TRIBUNNEWS.COM, JAKARTA -- Sutarmin (50) tidak kuasa menahan kesedihan.
Kedua matanya terlihat memerah dan berkaca-kaca manakala lima jenazah korban kapal tenggelam di Pulau Panggang, Kepulauan Seribu, tiba di Dermaga Marina, Ancol, Jakarta Utara, Sabtu (7/5/2016).
Pasalnya salah satu jenazah tersebut adalah Doni Setiawan (22), anak yang dicintainya.
Ia menceritakan anak pertama dari dua orang bersaudara itu memang sudah lama berkeinginan untuk pergi berlibur bersama-sama dengan para tetangga di rumahnya.
Doni dan teman-teman ingin memanfaatkan momen libur panjang untuk rekreasi ke Kepulauan Seribu.
"Anak saya sama rombongan berangkat Kamis (5/5) kemarin dan rencananya pulang Minggu (8/5) besok. Tapi malah begini kejadiannya," ujarnya dengan pelan, Sabtu (7/5).

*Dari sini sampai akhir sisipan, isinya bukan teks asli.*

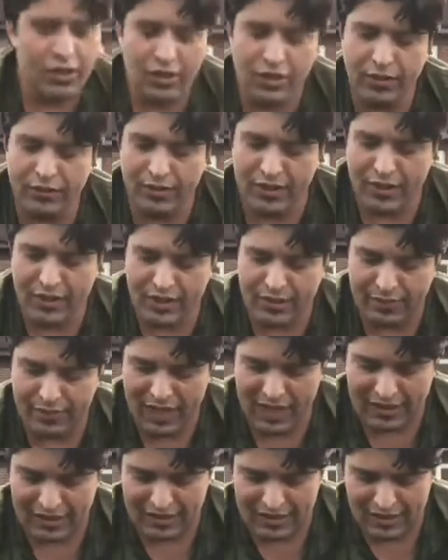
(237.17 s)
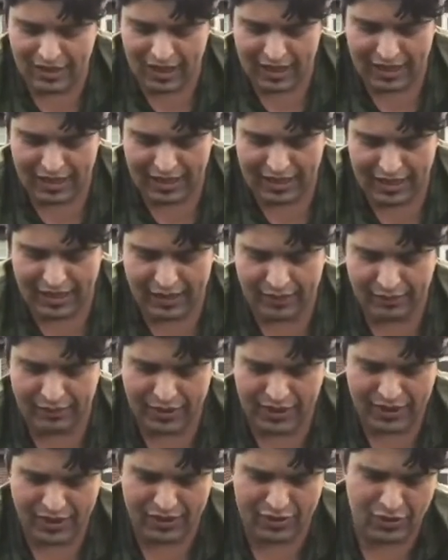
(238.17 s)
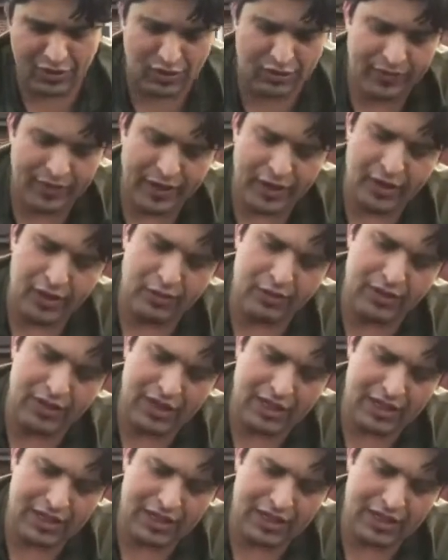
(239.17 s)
The basic soil have, because when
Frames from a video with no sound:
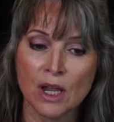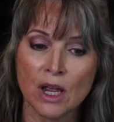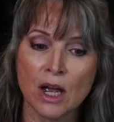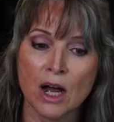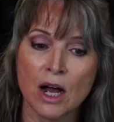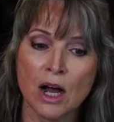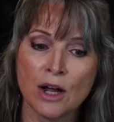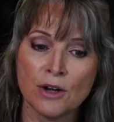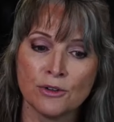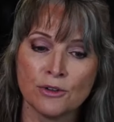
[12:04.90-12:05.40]

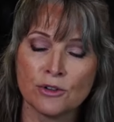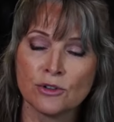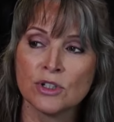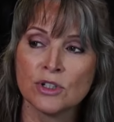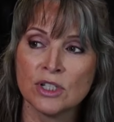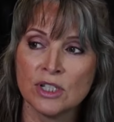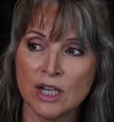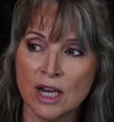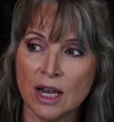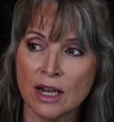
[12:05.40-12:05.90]

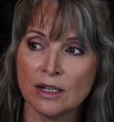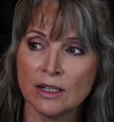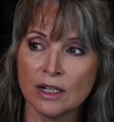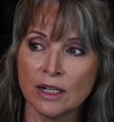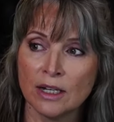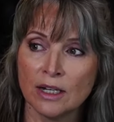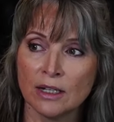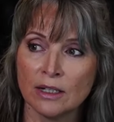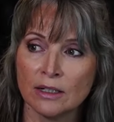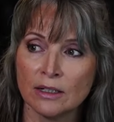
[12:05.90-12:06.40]

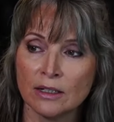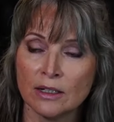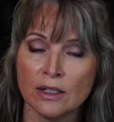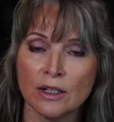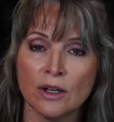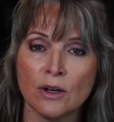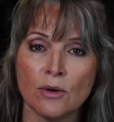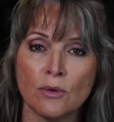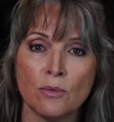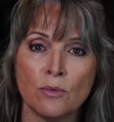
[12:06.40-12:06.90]
understanding
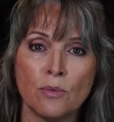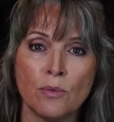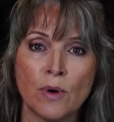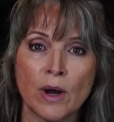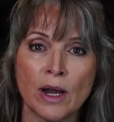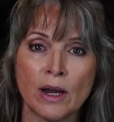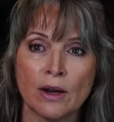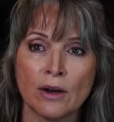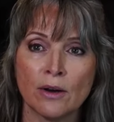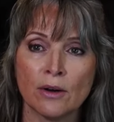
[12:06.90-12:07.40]

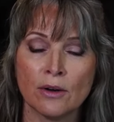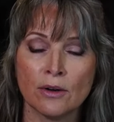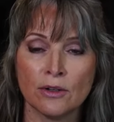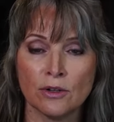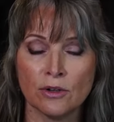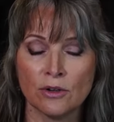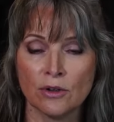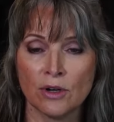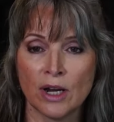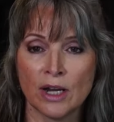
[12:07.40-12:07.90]
where
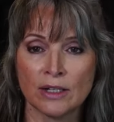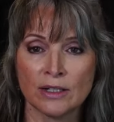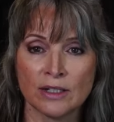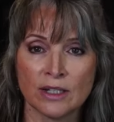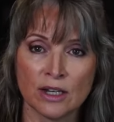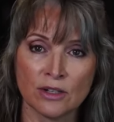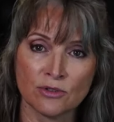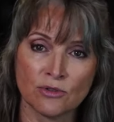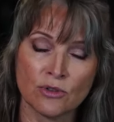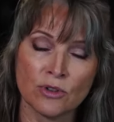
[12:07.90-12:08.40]
your
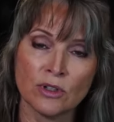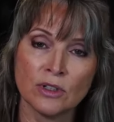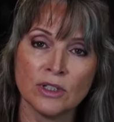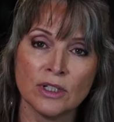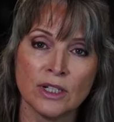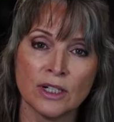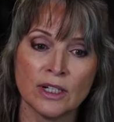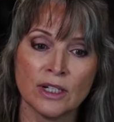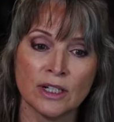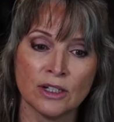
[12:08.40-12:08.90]
ancestral
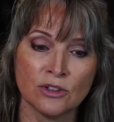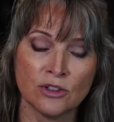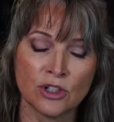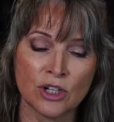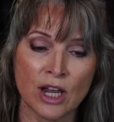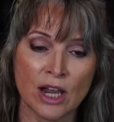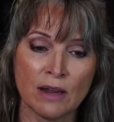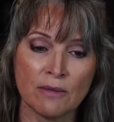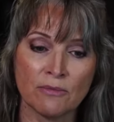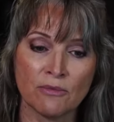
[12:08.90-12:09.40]
lineage
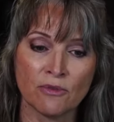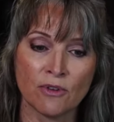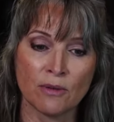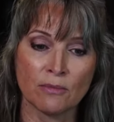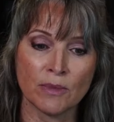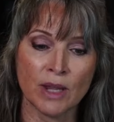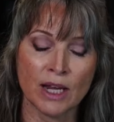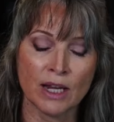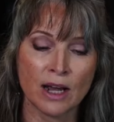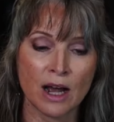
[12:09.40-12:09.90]
came from.
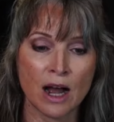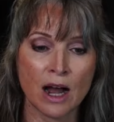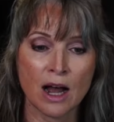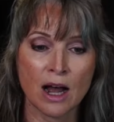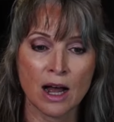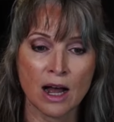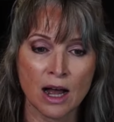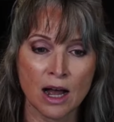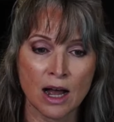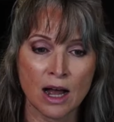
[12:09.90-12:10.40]
Like,
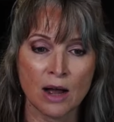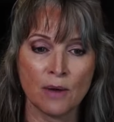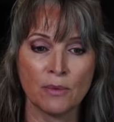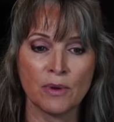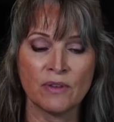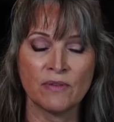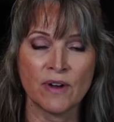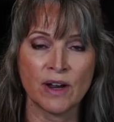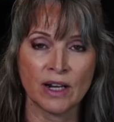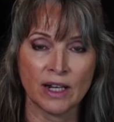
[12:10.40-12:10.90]
aha, we
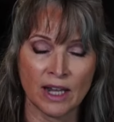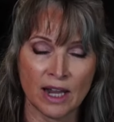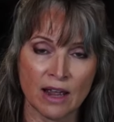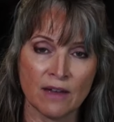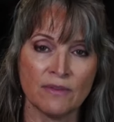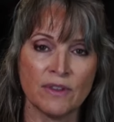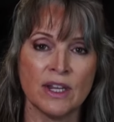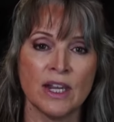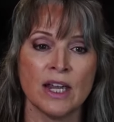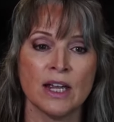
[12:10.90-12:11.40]
finally have
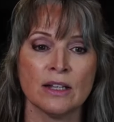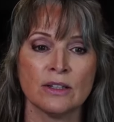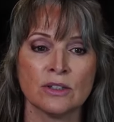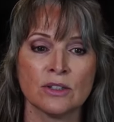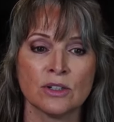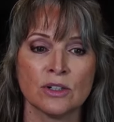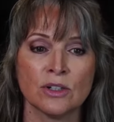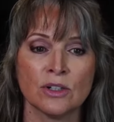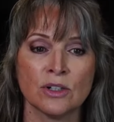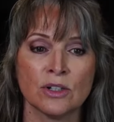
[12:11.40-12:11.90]
the
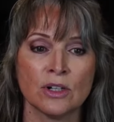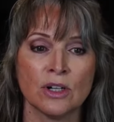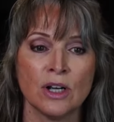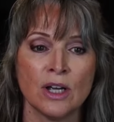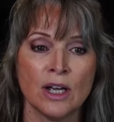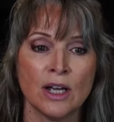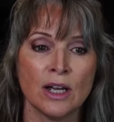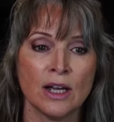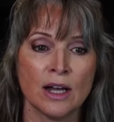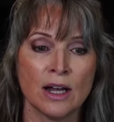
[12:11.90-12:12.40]
answer.
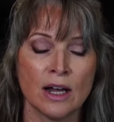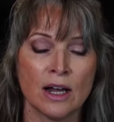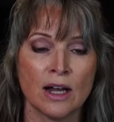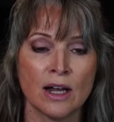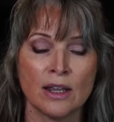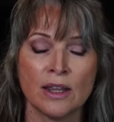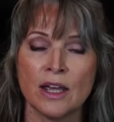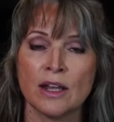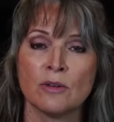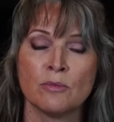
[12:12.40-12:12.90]
Uh,
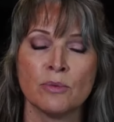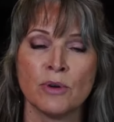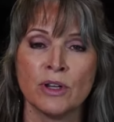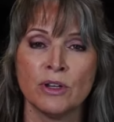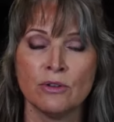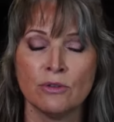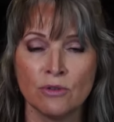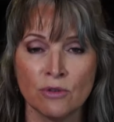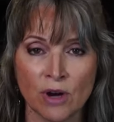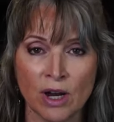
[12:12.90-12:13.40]
that'll bring
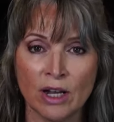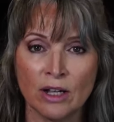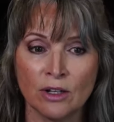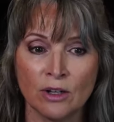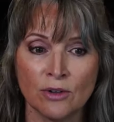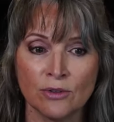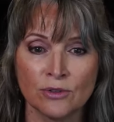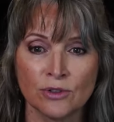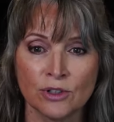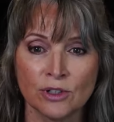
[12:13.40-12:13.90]
you great
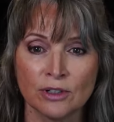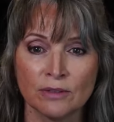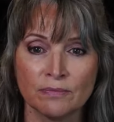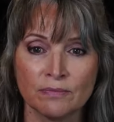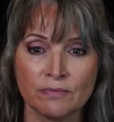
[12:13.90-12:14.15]
closure.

Ia mengaku dirinya sempat diajak oleh sang anak untuk ikut berlibur bersama rombongan yang berjumlah 14 orang tersebut.
Hanya saja Sutarmin tidak bisa ikut karena harus menjaga bengkel sepeda motor yang sekaligus sebagai tempat mengais rejeki.
Bagi warga Jalan Tangkiwood III RT 08 RW 02, Kelurahan Tangki, Kecamatan Taman Sari, Jakarta Barat itu, Doni merupakan pribadi yang jujur.
Pekerjaan sebagai montir yang dilakukan Doni, tidak pernah dilakukan setengah hati.
"Anaknya baik, rajin banget, enggak pernah neko-neko. Orangnya juga jujur banget, saya salut. Kalau anak seumuran dia biasanya minta dibeliin handphone, ini dia malah beli sendiri," ungkapnya.
Doni sudah menjadi montir sejak lima tahun silam. Ilmu tersebut dipelajarinya secara otodidak dari Sutarmin.
Bahkan Doni menjadi rekan kerja sang ayah merintis bengkel sepeda motor yang sudah berdiri sejak 10 tahun silam.
"Dia sekolah cuma sampai SMP kemudian enggak lanjut. Sekarang dia jadi montir, belajar sendiri dan saat ini sudah bisa modif motor. Padahal saya berharap banyak dia bisa gantiin saya untuk meneruskan usaha bengkel ini tapi ternyata cuma sampai di sini aja," katanya.